[Stored data entries]
----------------------------------------
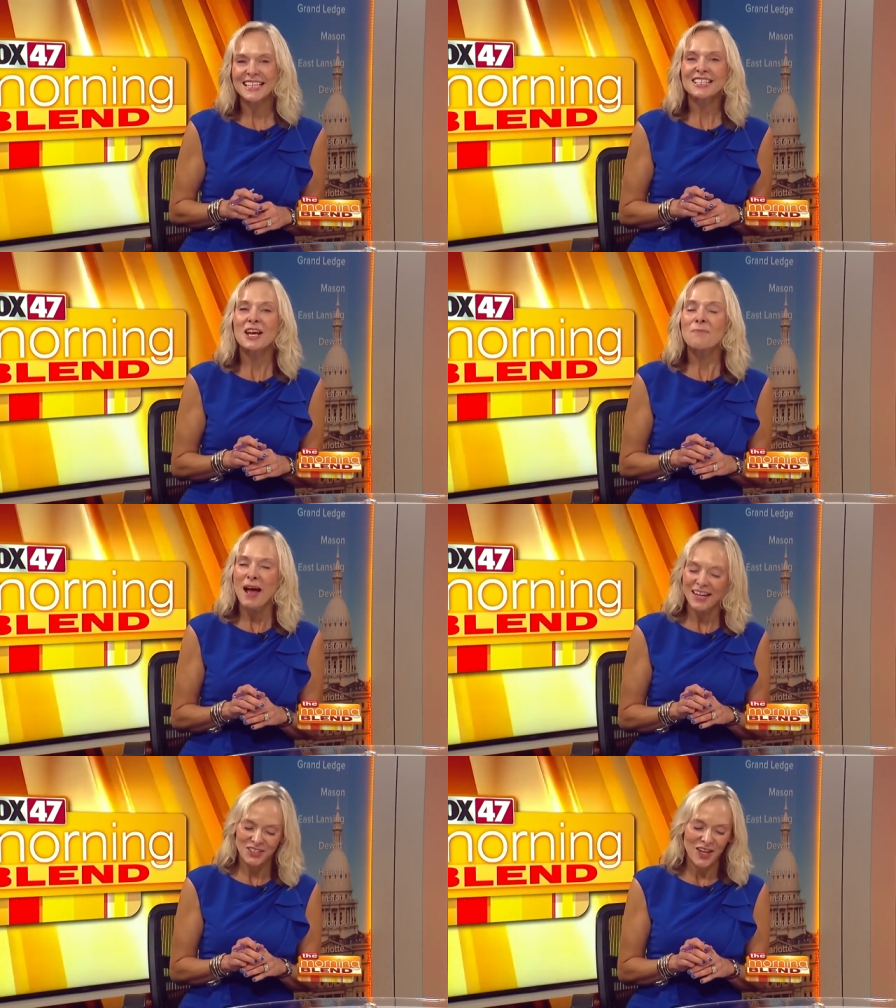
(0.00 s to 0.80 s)
Lisa
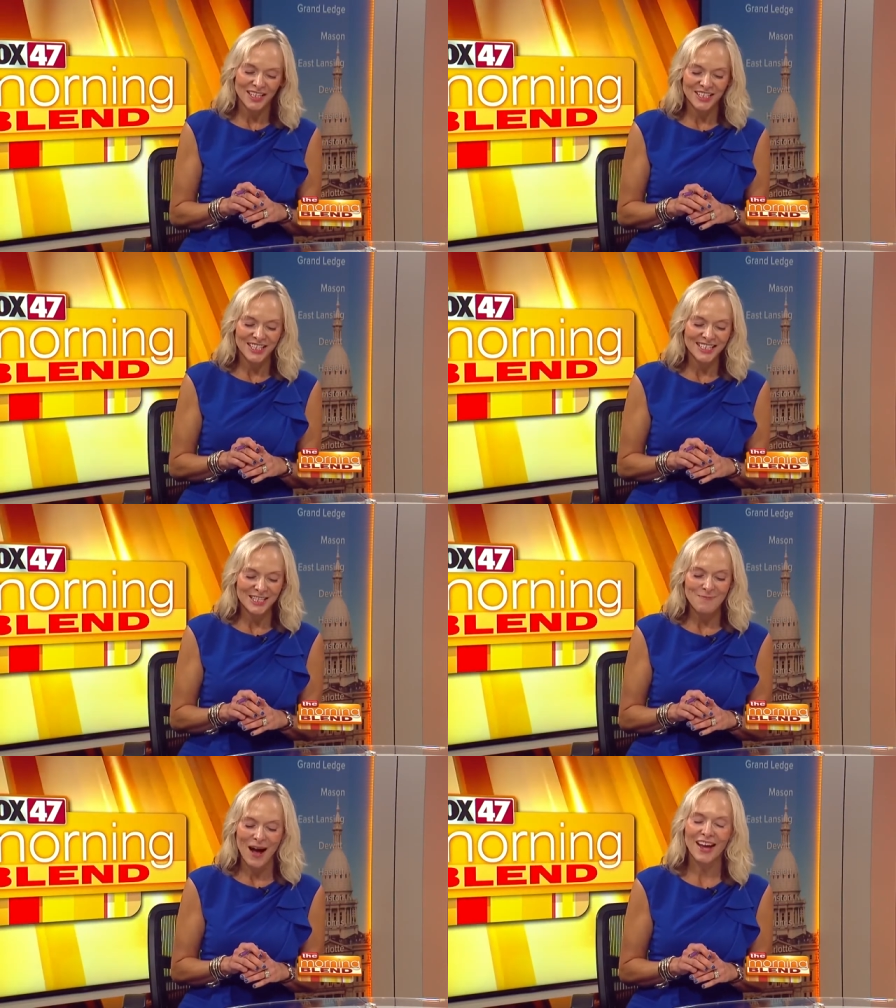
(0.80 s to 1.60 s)
Bashline. She is
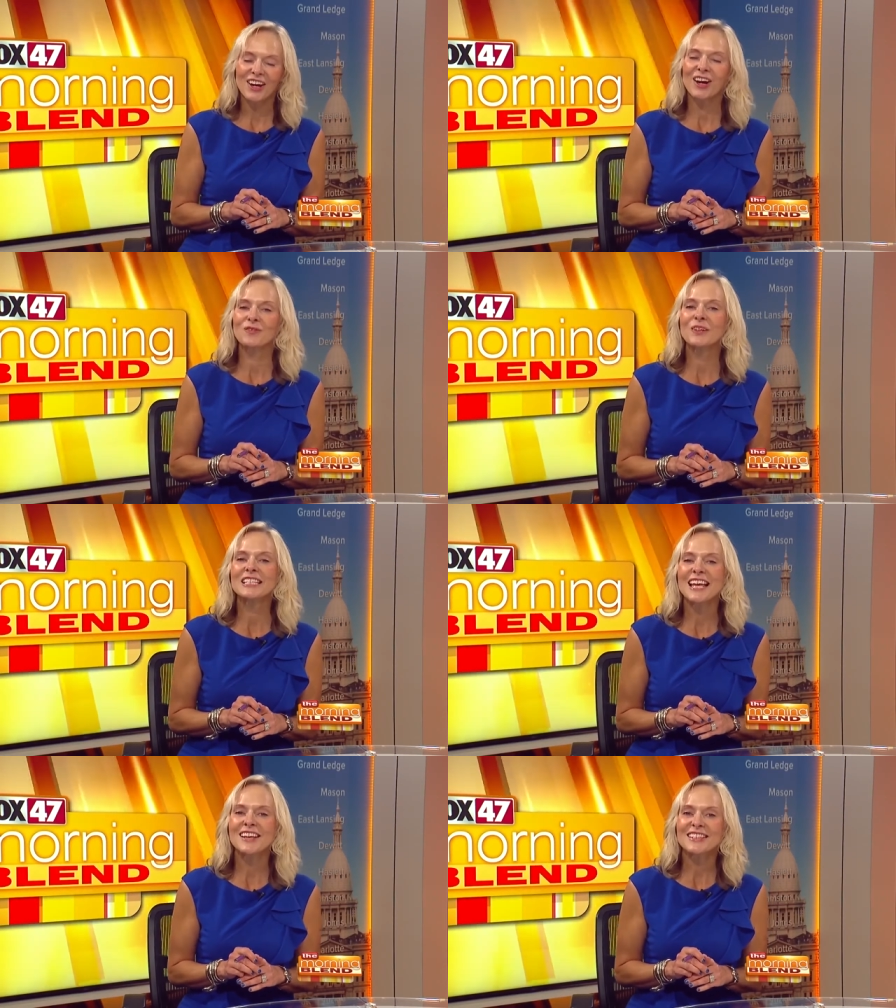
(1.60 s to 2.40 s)
the buyer and
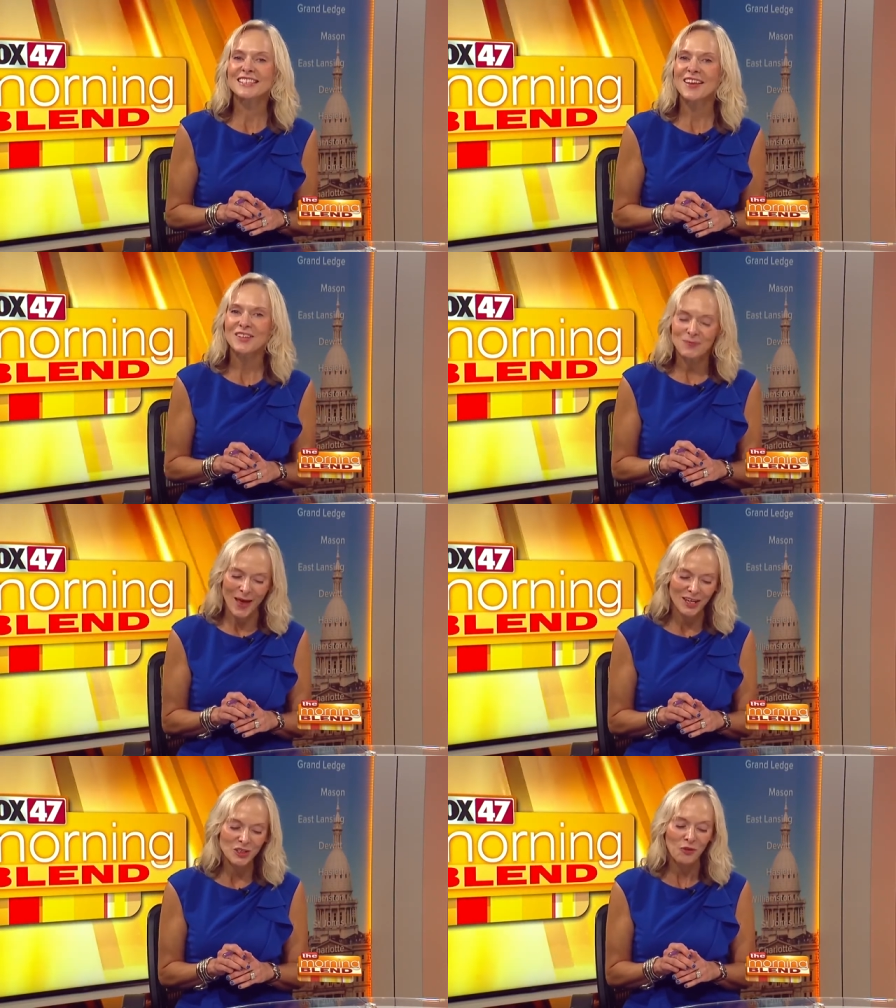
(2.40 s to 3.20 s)
retail sales
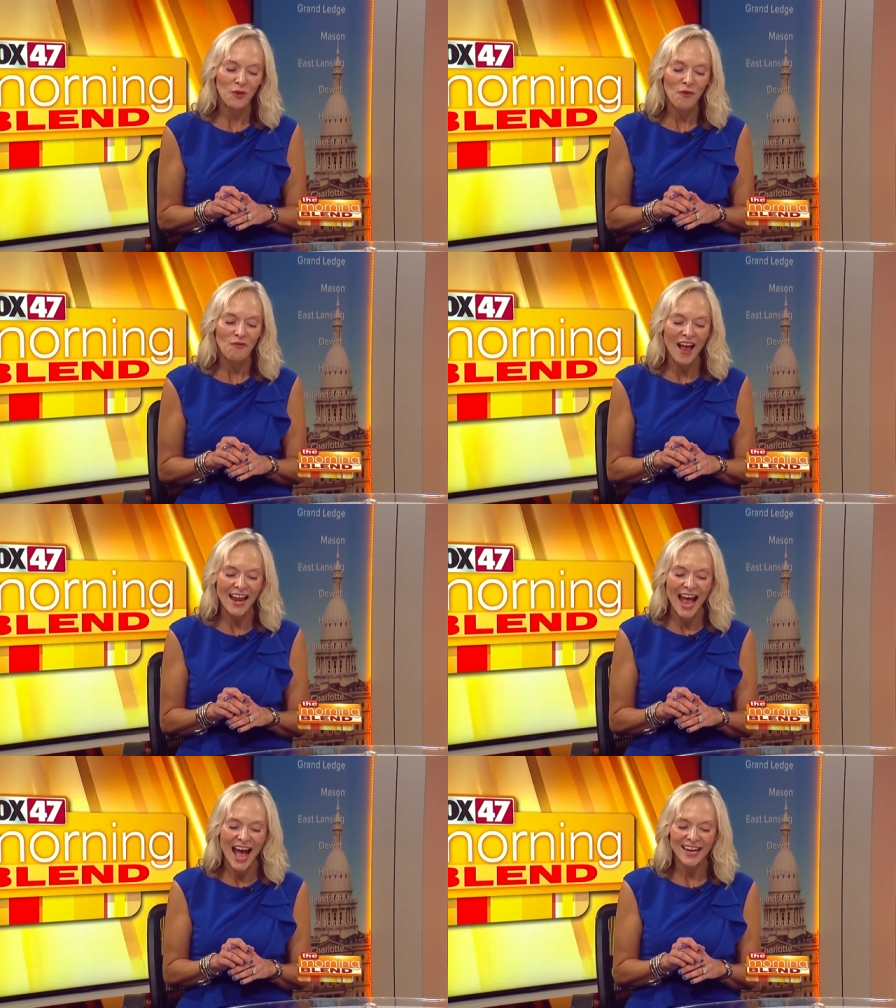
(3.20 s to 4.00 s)
manager for Van
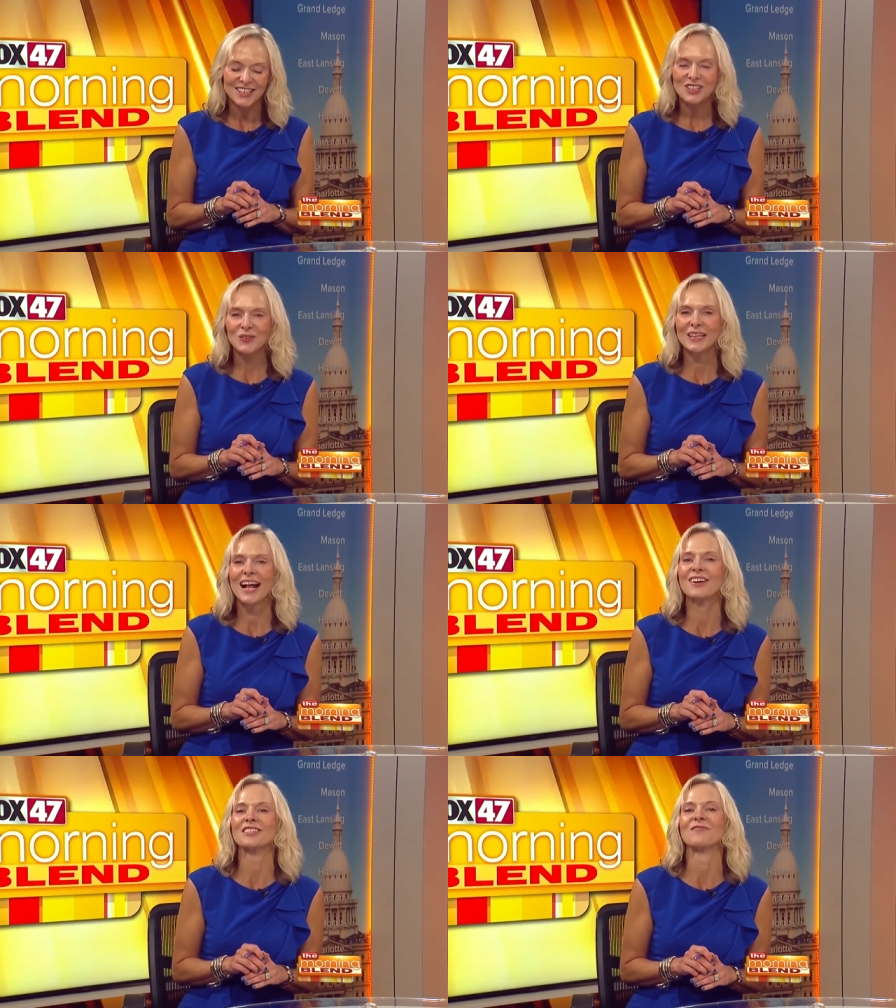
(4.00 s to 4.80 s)
Atta's
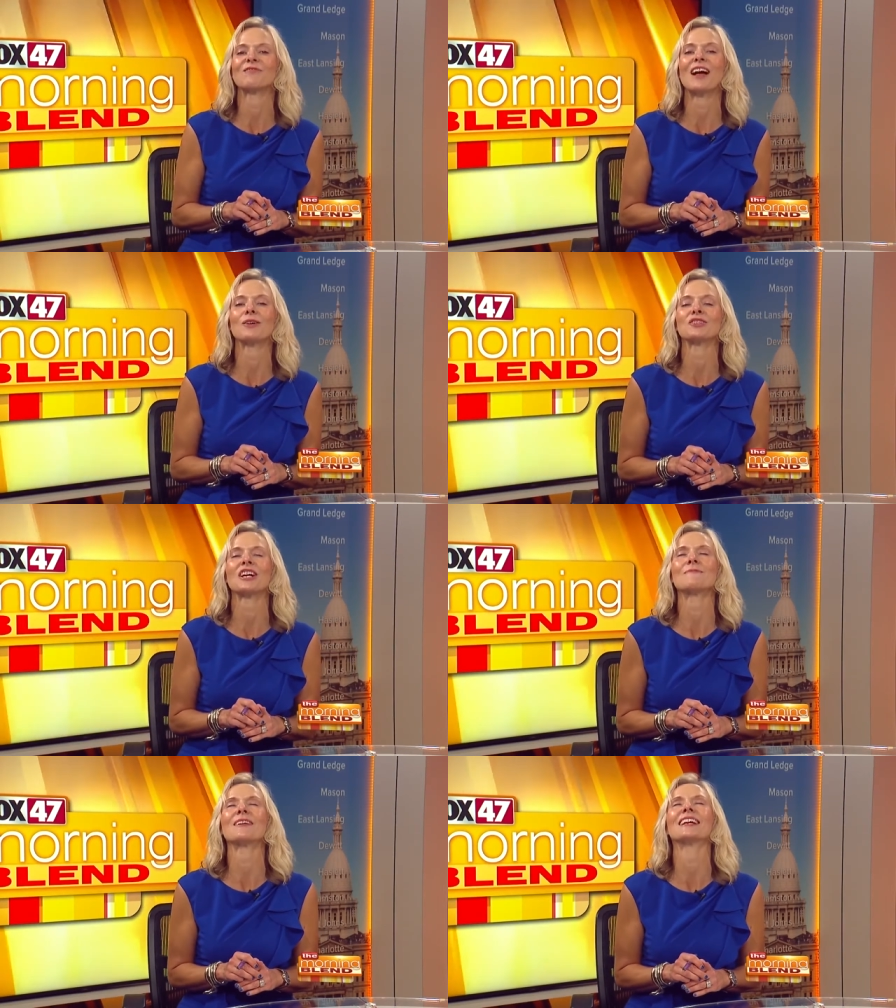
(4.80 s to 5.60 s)
Greenhouse and Flower
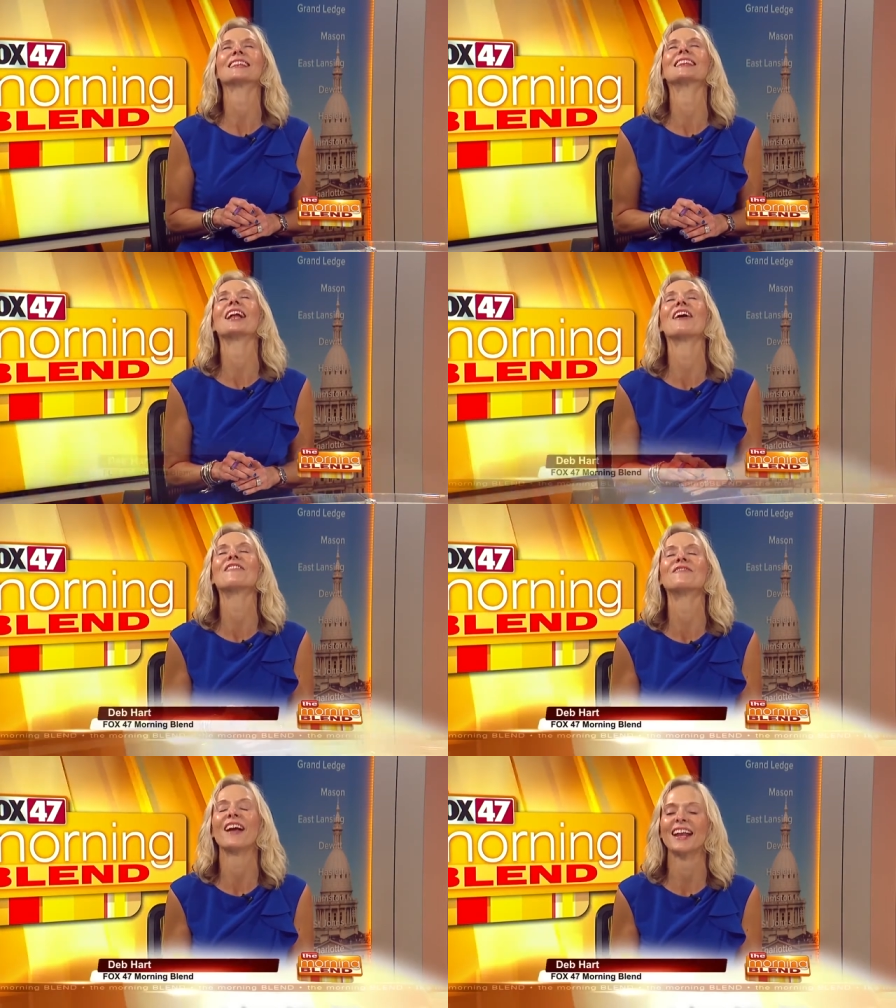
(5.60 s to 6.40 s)
Shop. I
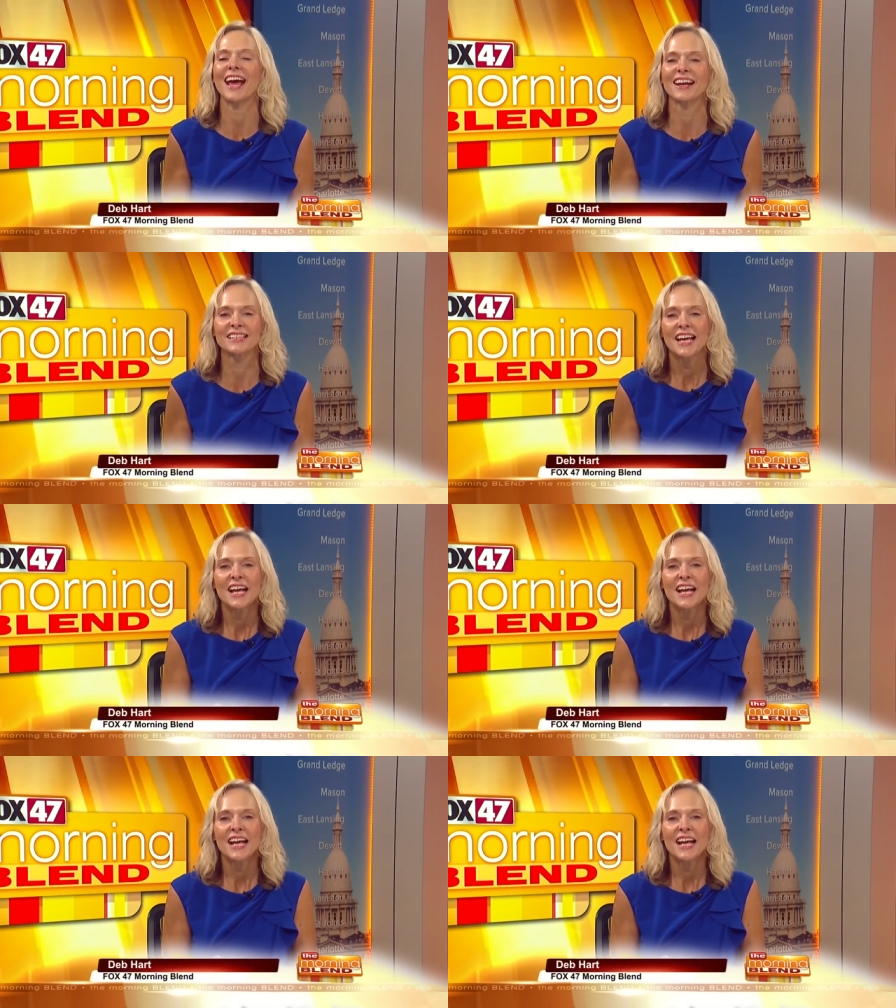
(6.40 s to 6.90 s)
love Van Atta's.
----------------------------------------
TASK GOAL:
This task calls for the lines from the line holding "(2.40 s to 3.20 s)" through the last line above, restated word for word with both ends included and the pictures dropped.

ANSWER:
(2.40 s to 3.20 s)
retail sales
(3.20 s to 4.00 s)
manager for Van
(4.00 s to 4.80 s)
Atta's
(4.80 s to 5.60 s)
Greenhouse and Flower
(5.60 s to 6.40 s)
Shop. I
(6.40 s to 6.90 s)
love Van Atta's.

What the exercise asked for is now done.